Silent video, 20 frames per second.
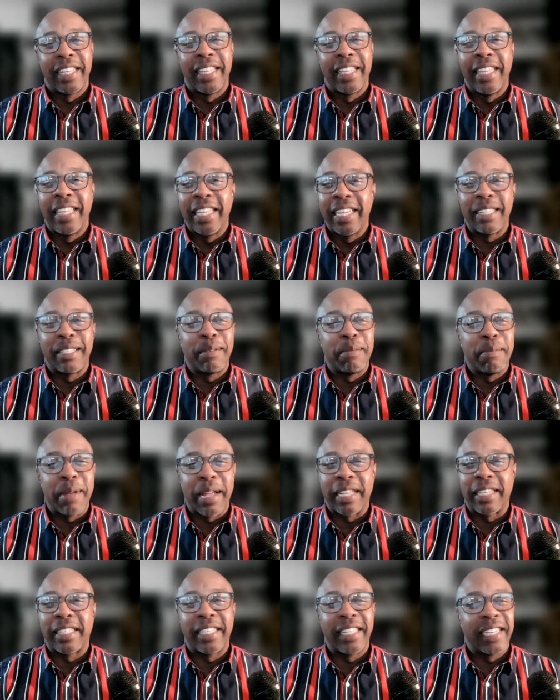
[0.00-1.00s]
this
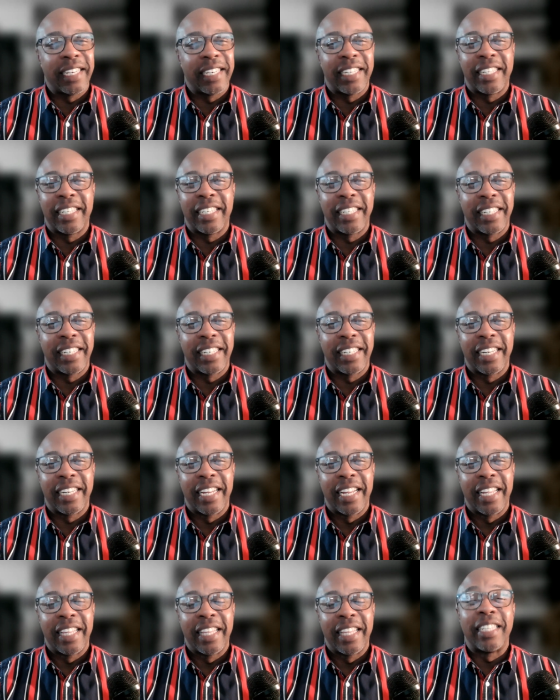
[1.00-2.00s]
message,
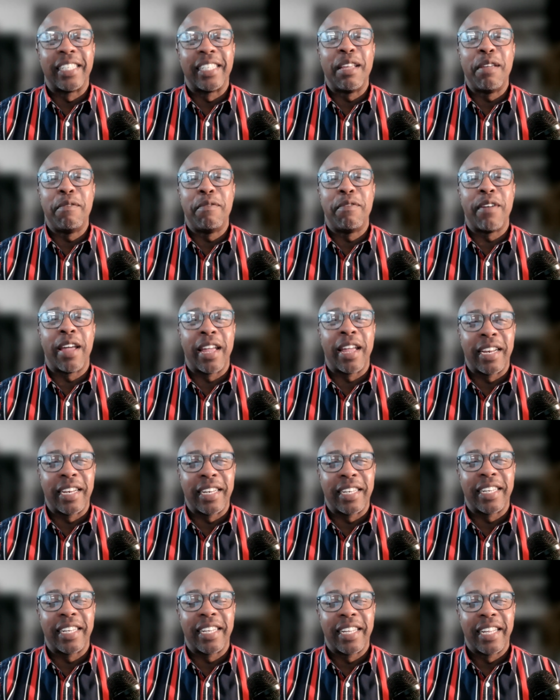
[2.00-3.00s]
this
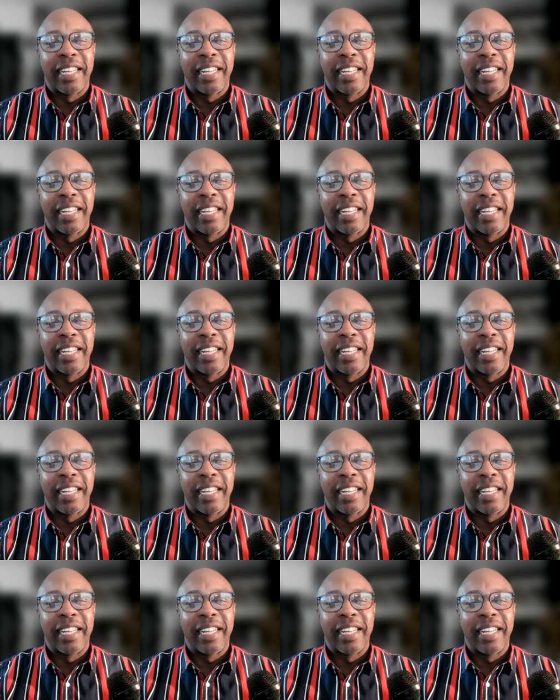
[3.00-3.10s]
event,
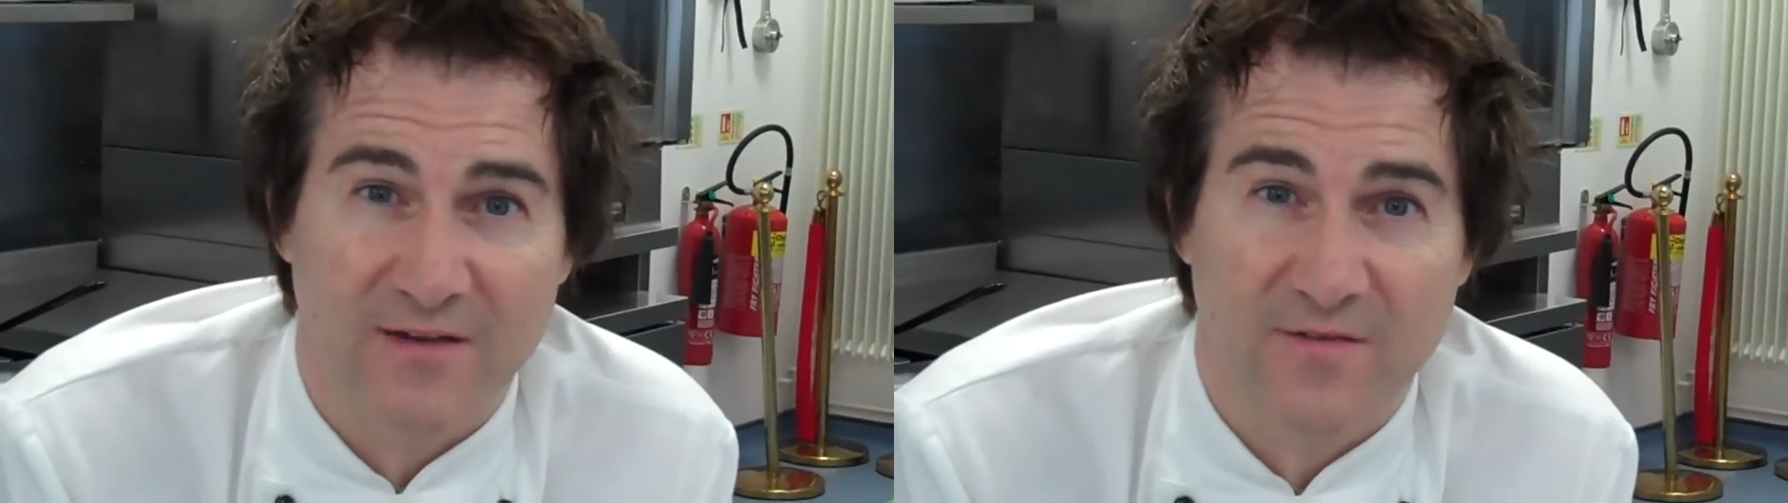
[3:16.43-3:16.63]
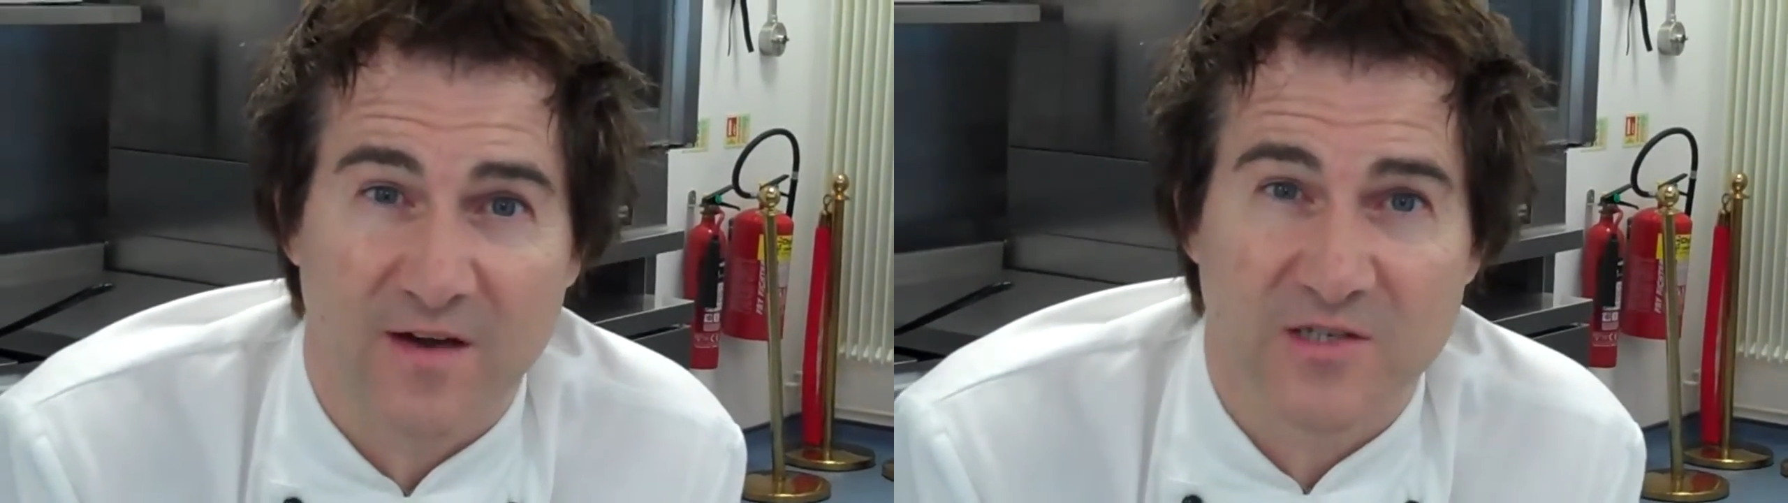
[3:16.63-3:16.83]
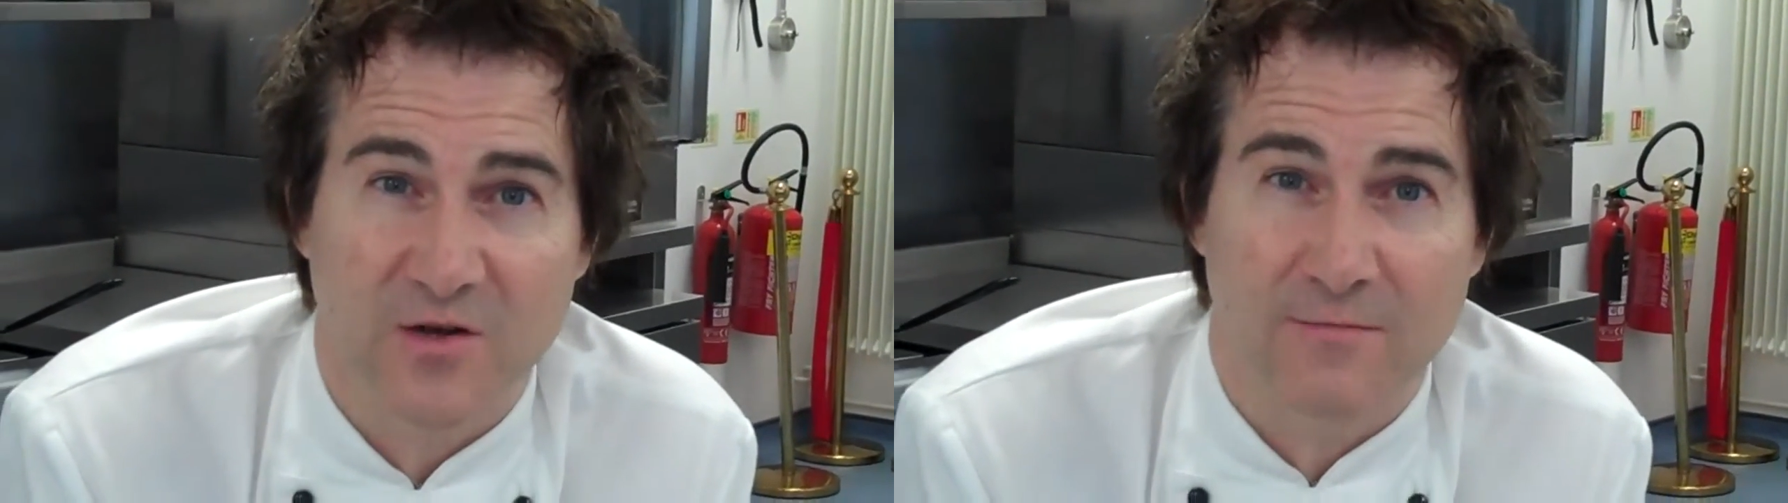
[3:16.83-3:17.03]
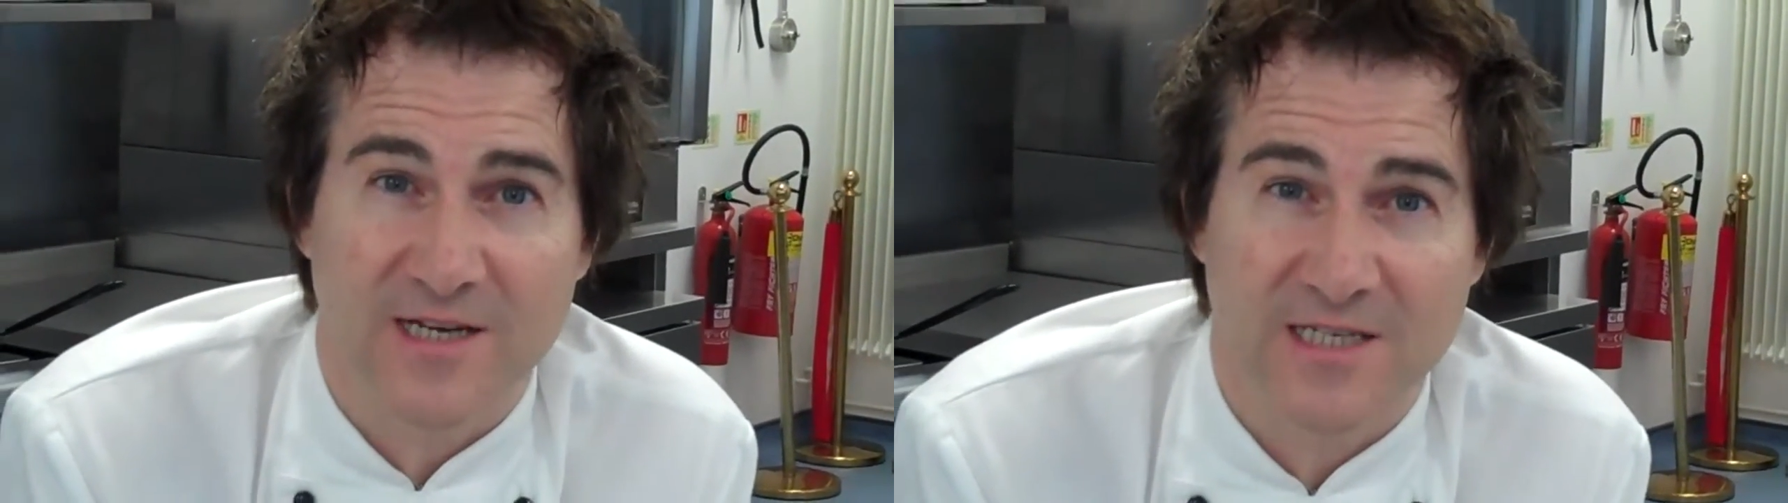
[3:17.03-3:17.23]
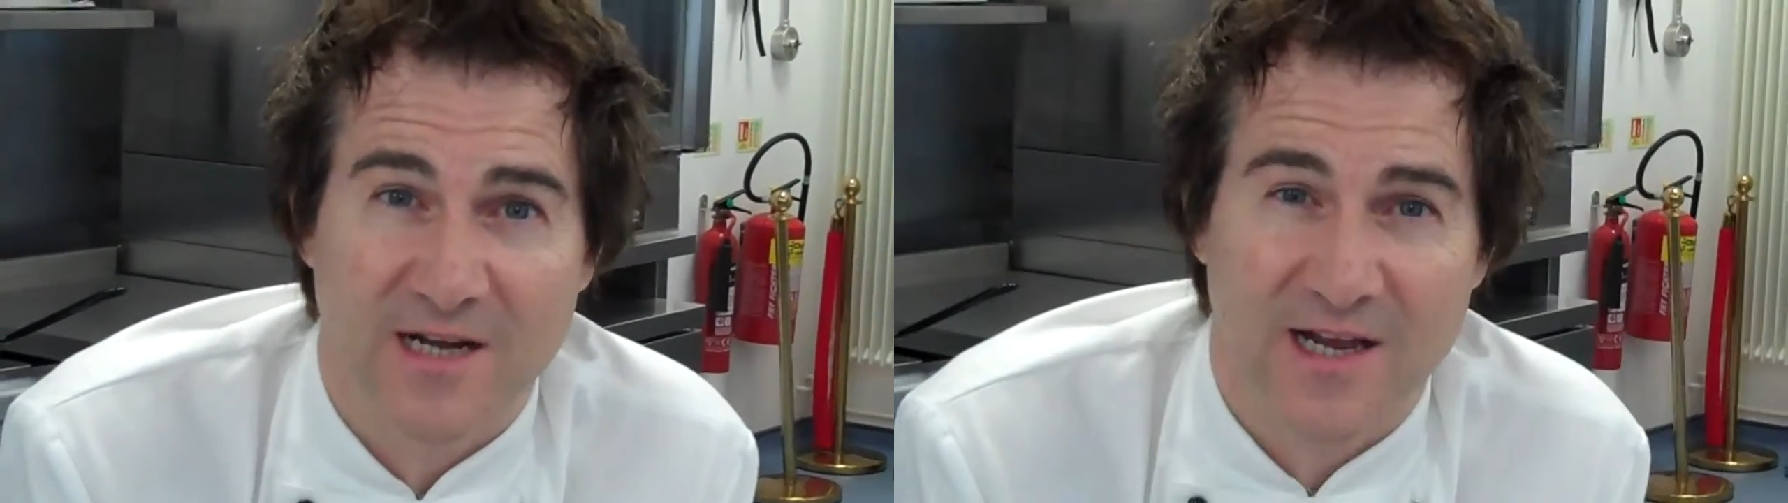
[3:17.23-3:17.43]
our 5-star
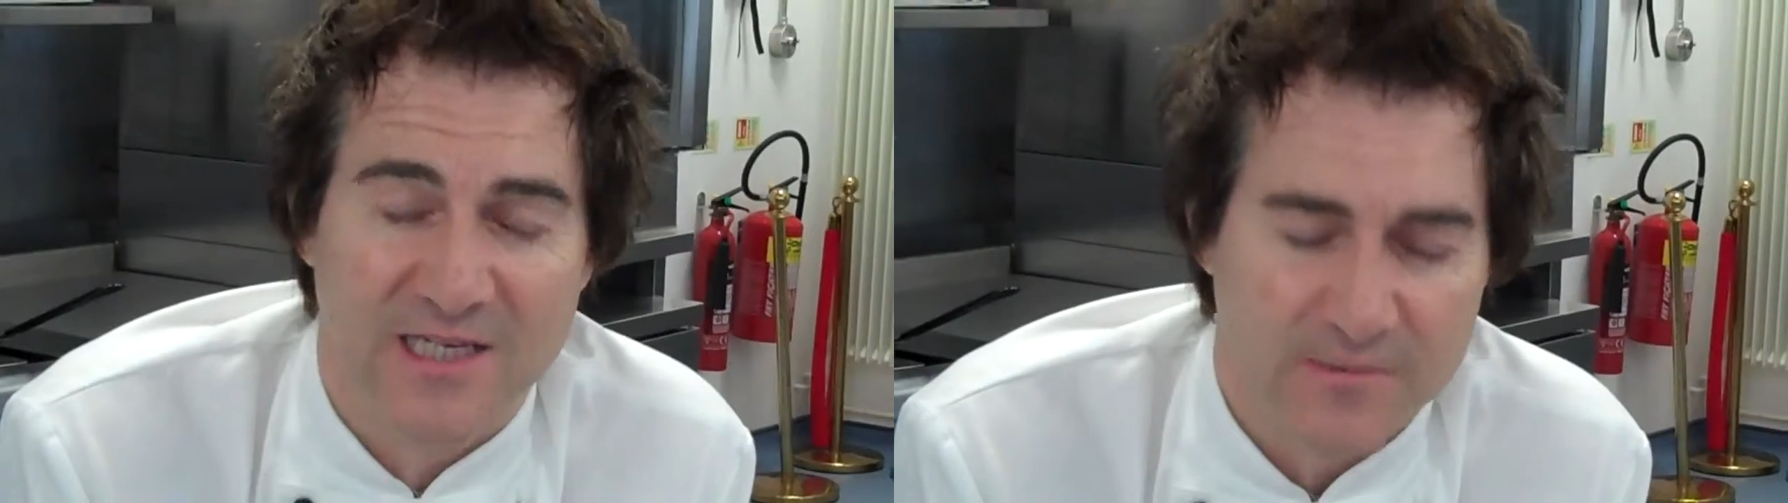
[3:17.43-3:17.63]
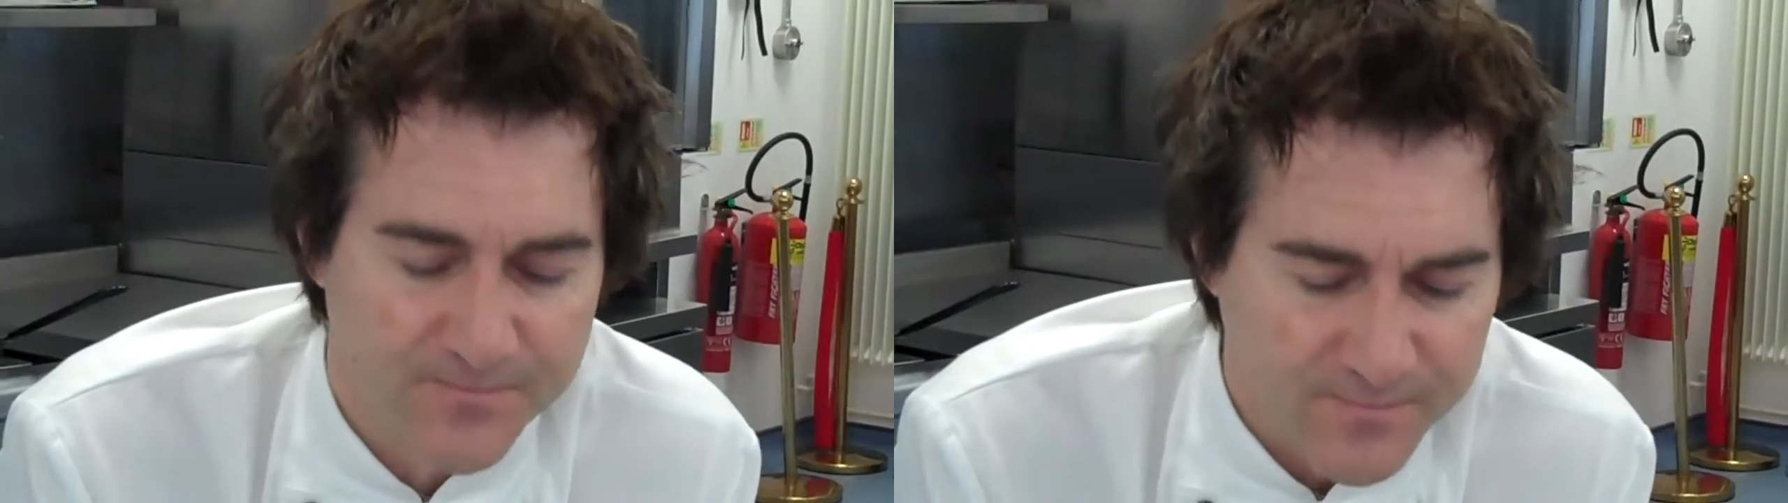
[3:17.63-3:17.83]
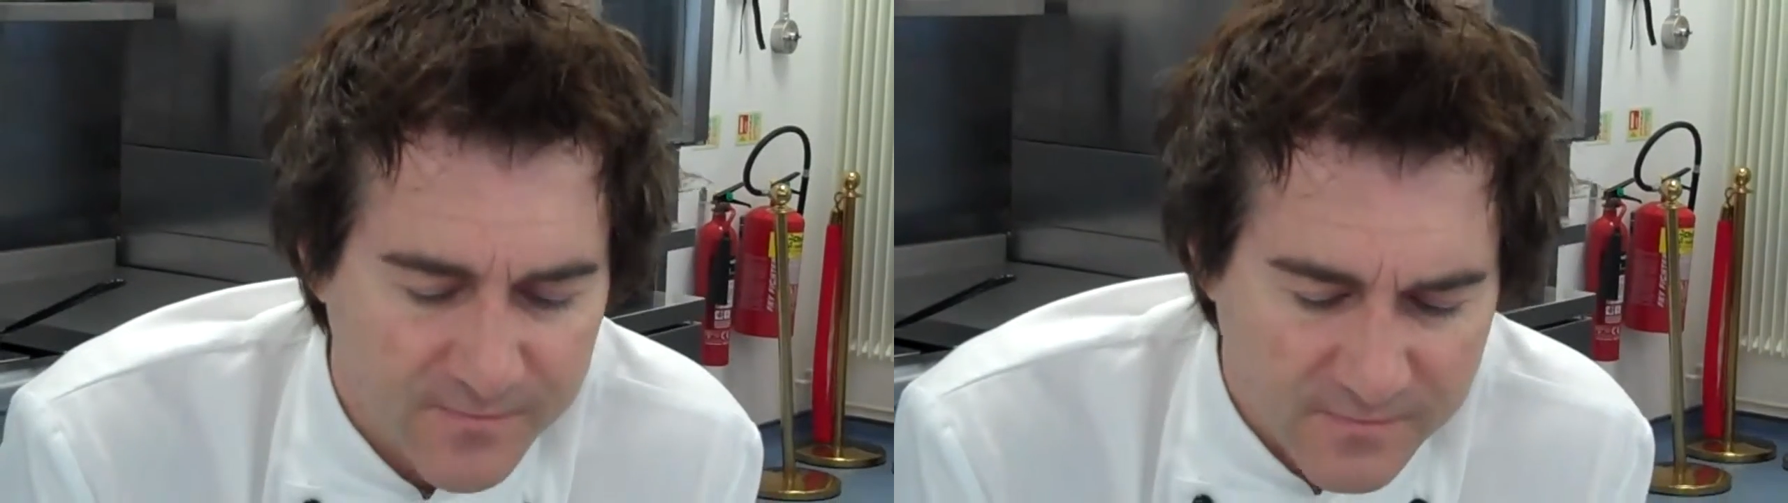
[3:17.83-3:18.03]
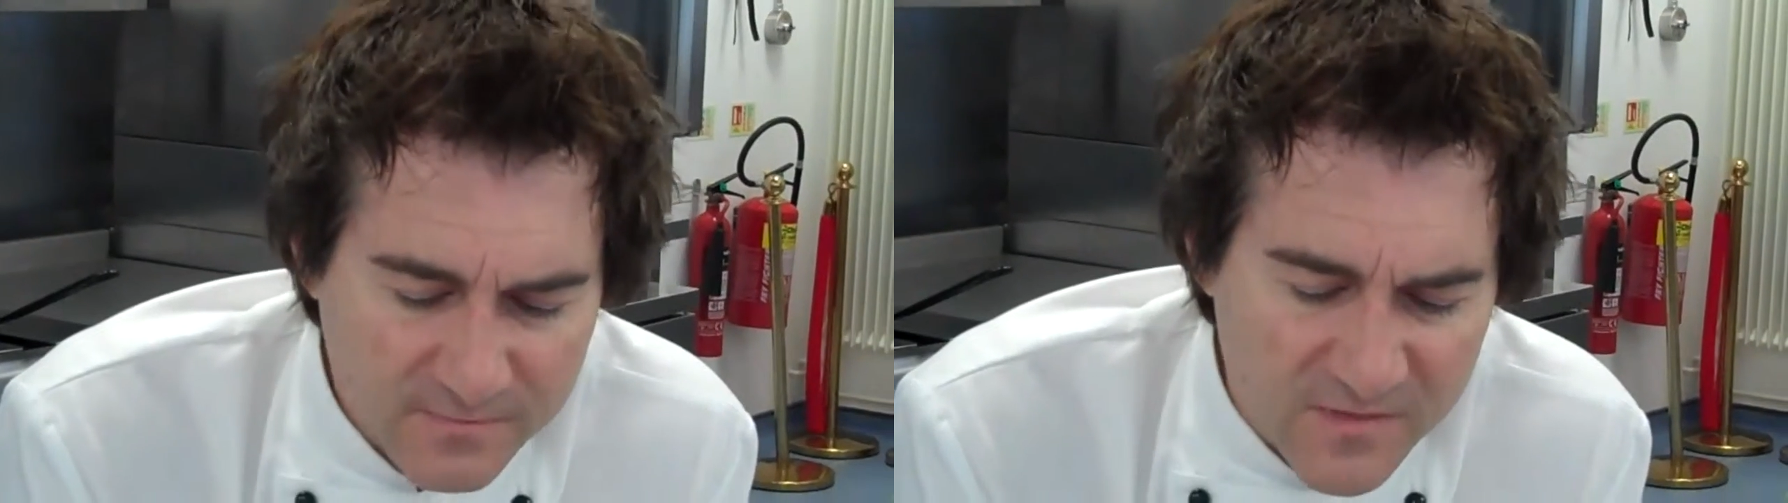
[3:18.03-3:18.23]
masterclass.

• _Goal of the exercise_
Exact repetition of each line above is expected; images are to be omitted.

• _Worked solution_
Silent video, 20 frames per second.
[0.00-1.00s]
this
[1.00-2.00s]
message,
[2.00-3.00s]
this
[3.00-3.10s]
event,
[3:16.43-3:16.63]
[3:16.63-3:16.83]
[3:16.83-3:17.03]
[3:17.03-3:17.23]
[3:17.23-3:17.43]
our 5-star
[3:17.43-3:17.63]
[3:17.63-3:17.83]
[3:17.83-3:18.03]
[3:18.03-3:18.23]
masterclass.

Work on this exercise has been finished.